Clause 27 - allocation schemes
Homes Bill
9:45 am

Mr Tim Loughton (East Worthing and Shoreham, Conservative)
My hon. Friend is right. I shall argue that there are other means and agencies for dealing with ex-offenders, starting with the institutions from which they have come. There is a duty of care on those institutions when releasing offenders, particularly if releasing them early and on parole, to have regard to the circumstances and surroundings into which those people are being released. If they simply open the door and turf them out on to the street without any regard to what will happen to them and what educational benefits and so on they have had in prison, surely the chances that they will reoffend and end up back where they started are that much greater. My hon. Friend mentioned the halfway houses, which have some expertise and a good record in dealing with some of this category of potentially homeless people.
Various institutions are worried that all housing will go to the homeless, with less for those who wait patiently on the register. More responsibility for the homeless is being passed to local authorities, with little extra money to meet the cost. Soundings have been taken from various councils. One says:
``We will have fewer choices on the way we run our register and allocate the Council's housing...This is further evidence of centralisation.''
Another says:
``If the groups of people''
that we
``must assist are extended then the choice available to existing priorities will decrease. We will be obliged to assist more people and this will be at the expense of the Council. Clearly more people will be placed in B&B accommodation. There are no new resources promised to help councils meet the extended obligation. This has clear council tax implications.''
Another says:
``The city council has concerns regarding the intention to place the duty on local authorities to rehouse those from an institutionalised background such as prisons and the armed forces. Whilst fully recognising that a number of rough sleepers come from an institutionalised background, we are nevertheless concerned that a broadly drafted requirement to rehouse such applicants without sufficient regard to vulnerability and need will place an unreasonable and costly burden on inner London boroughs.''
That ties in with what my hon. Friend was saying about liaising with other agencies, which have a specific expertise in this area quite separate from placing a general duty on local authorities.

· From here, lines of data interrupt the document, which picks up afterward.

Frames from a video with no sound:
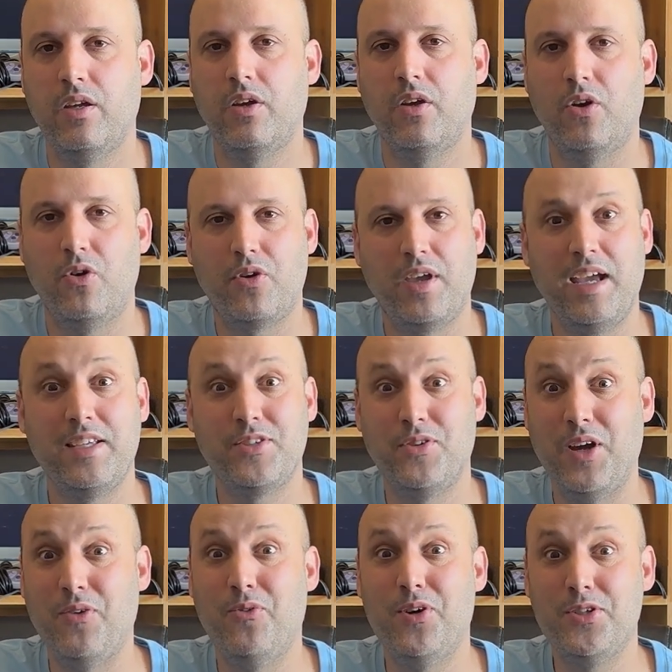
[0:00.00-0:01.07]
Okay, so
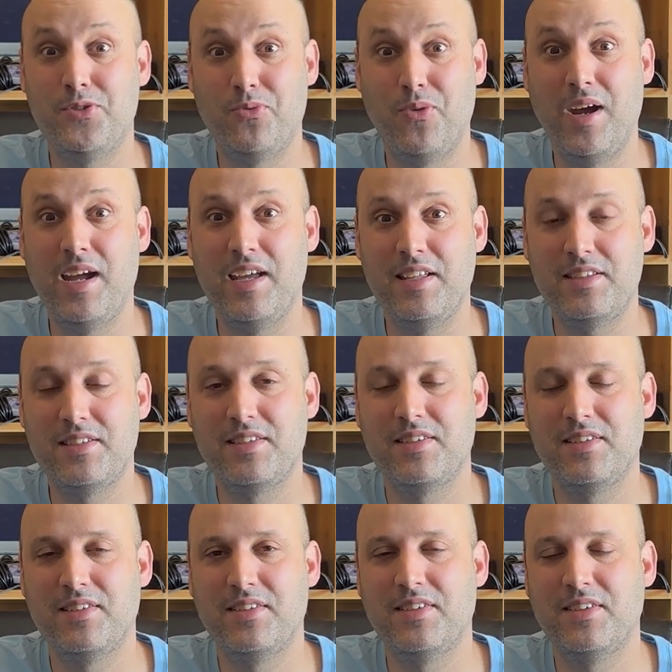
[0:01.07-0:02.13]
I was right.
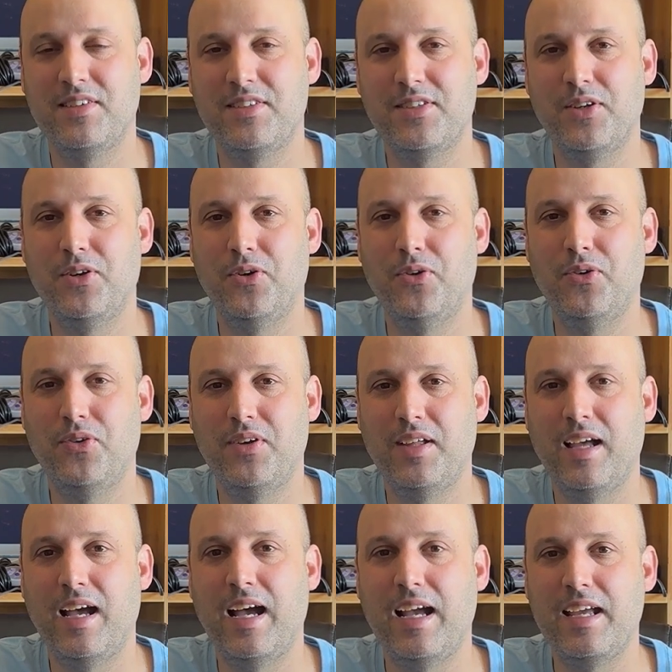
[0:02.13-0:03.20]
So
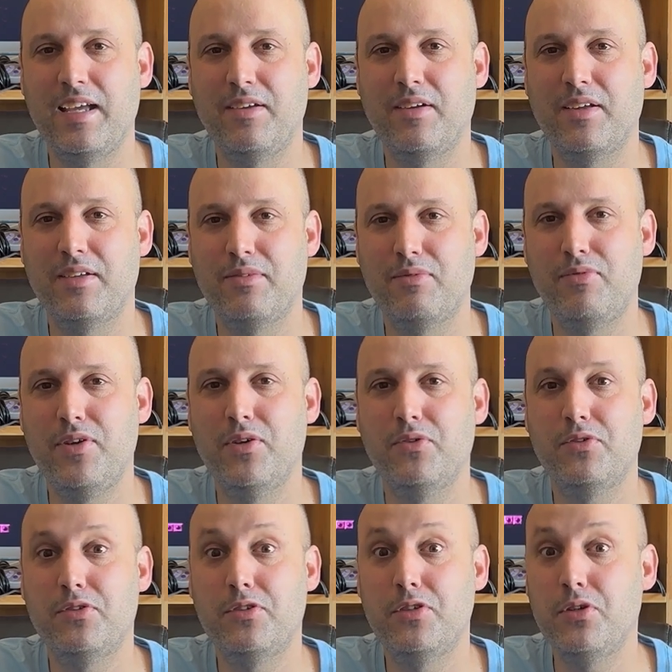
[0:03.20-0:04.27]
I feel
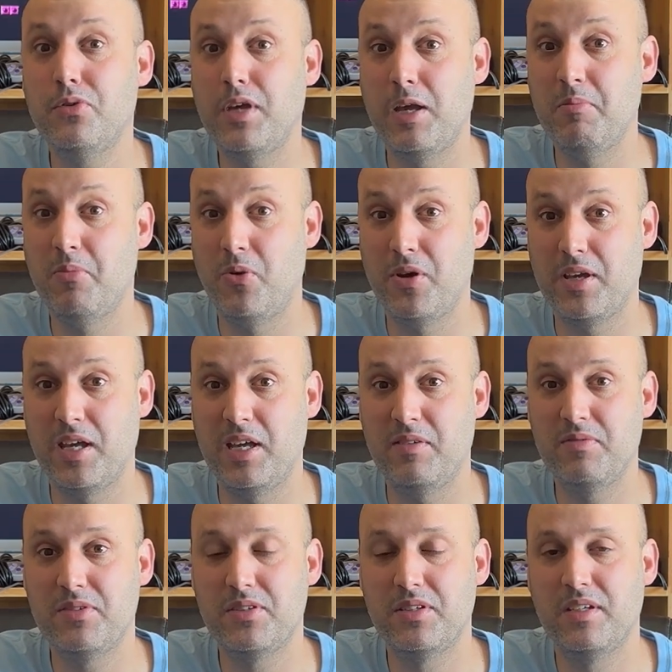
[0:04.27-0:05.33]
2 Game Boy
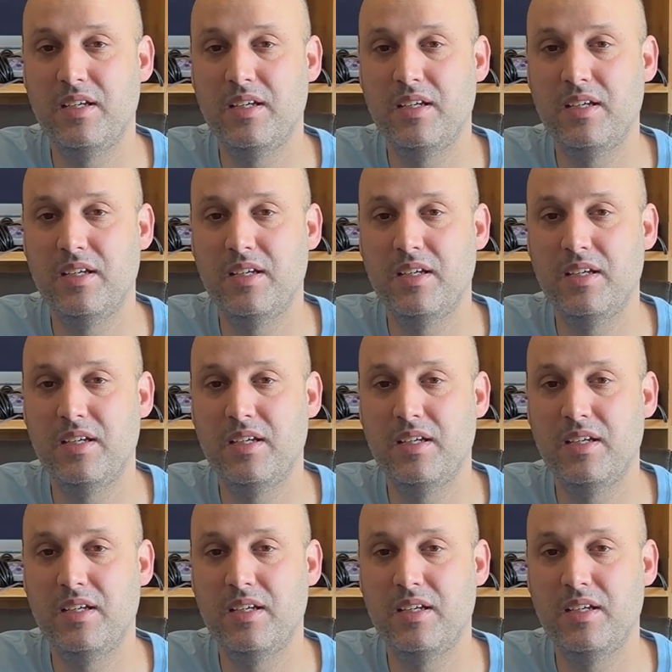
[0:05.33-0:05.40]
games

I believe that it is all summed up by one of my own local authorities, which made the stark point that:
``All the powers and duties in the world will not make any real difference to people's chances without an increase in the supply of housing available to them.''
I fully recognise that there are specific problems with ex-offenders. There are particular problems with housing sex offenders, which need to be dealt with very delicately, using a host of agencies from the police and social services and specialised organisations. That responsibility should not just be dumped on local authorities because—despite what the Minister said on Second Reading, the logic of which is badly flawed—given the finite amount of available accommodation, any addition to the list of priority homeless people, however small, however big, however wide, however narrow, must mean that those who are not covered in those priority allocations, particularly those people who become homeless through no fault of their own and do not fall into one of the priority groups, will find themselves lower down the list or will be given the choice of less amenable and less suitable accommodation than they would have been.

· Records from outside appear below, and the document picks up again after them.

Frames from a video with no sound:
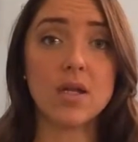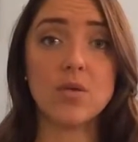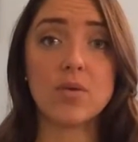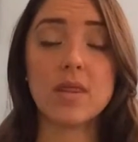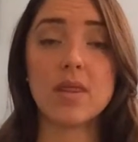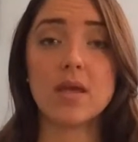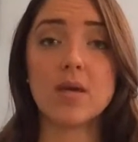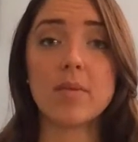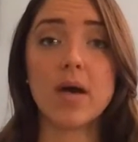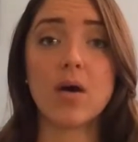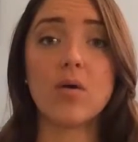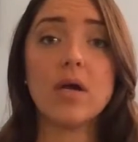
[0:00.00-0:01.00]
and you can think
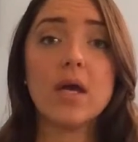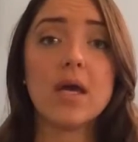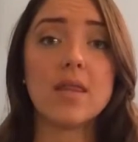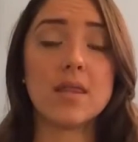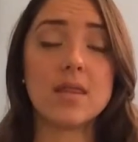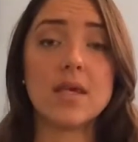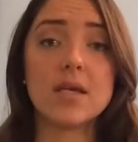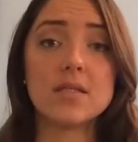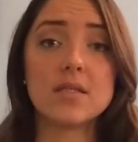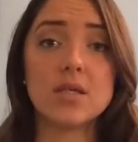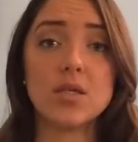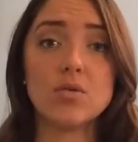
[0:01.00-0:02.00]
about the
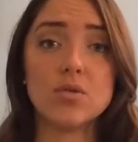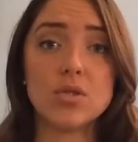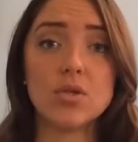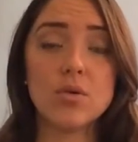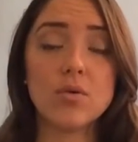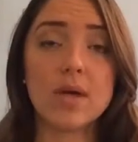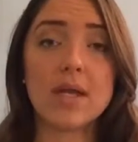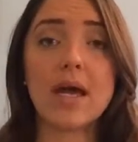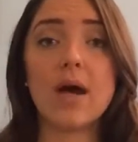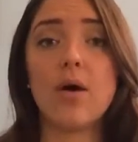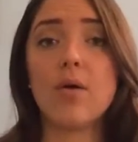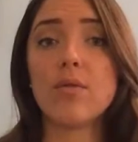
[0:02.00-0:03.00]
things that you do and
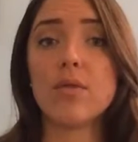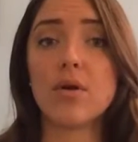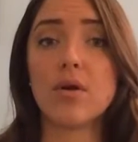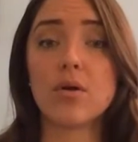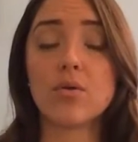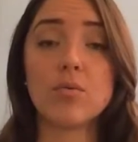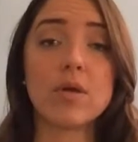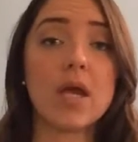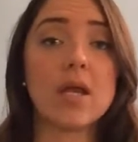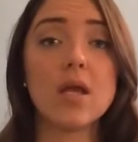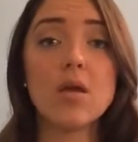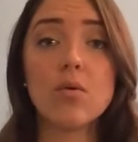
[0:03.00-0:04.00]
how they're
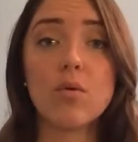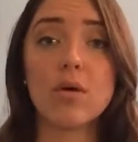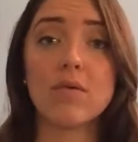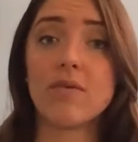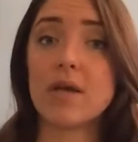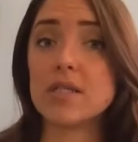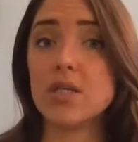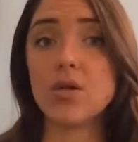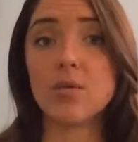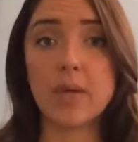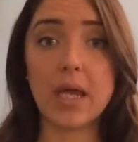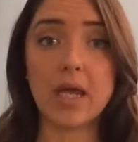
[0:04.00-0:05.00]
creating or affecting
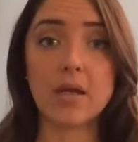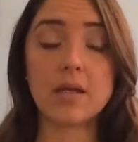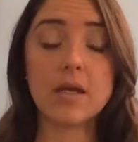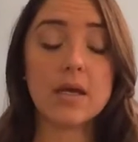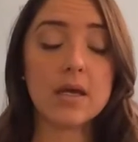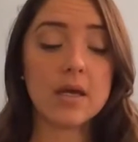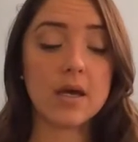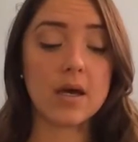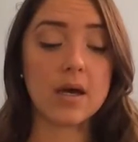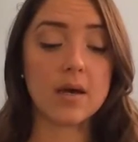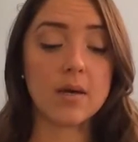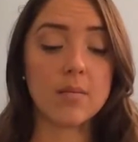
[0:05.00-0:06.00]
your pain.
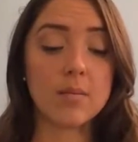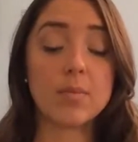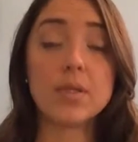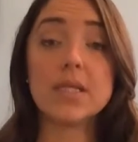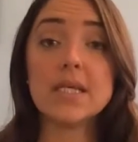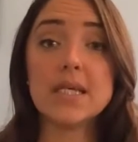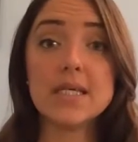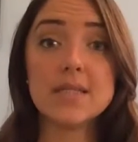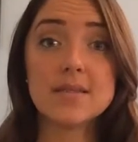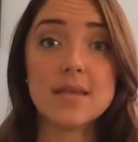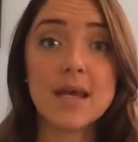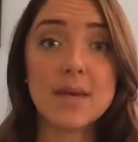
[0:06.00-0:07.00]

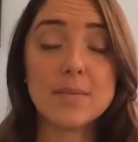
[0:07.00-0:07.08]
Please,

The proposed change to the regulation that has been flagged-up by the Government sends out the wrong message. It suggests that those who have been in jail should receive priority over homeless people with unblemished records. That is the message for thousands of people who have been waiting patiently on homeless housing lists. They might now find themselves pushed down that queue because of priority being given to people from an institutionalised background. I would be delighted if the Minister would explain how those circumstances would not arise when there is a finite amount of housing stock available to accommodate all those different types of people. We have tabled the amendment because if the Government take the route that they have flagged up, it will send out the wrong message to those who have to wait far too long and still end up with inadequate accommodation.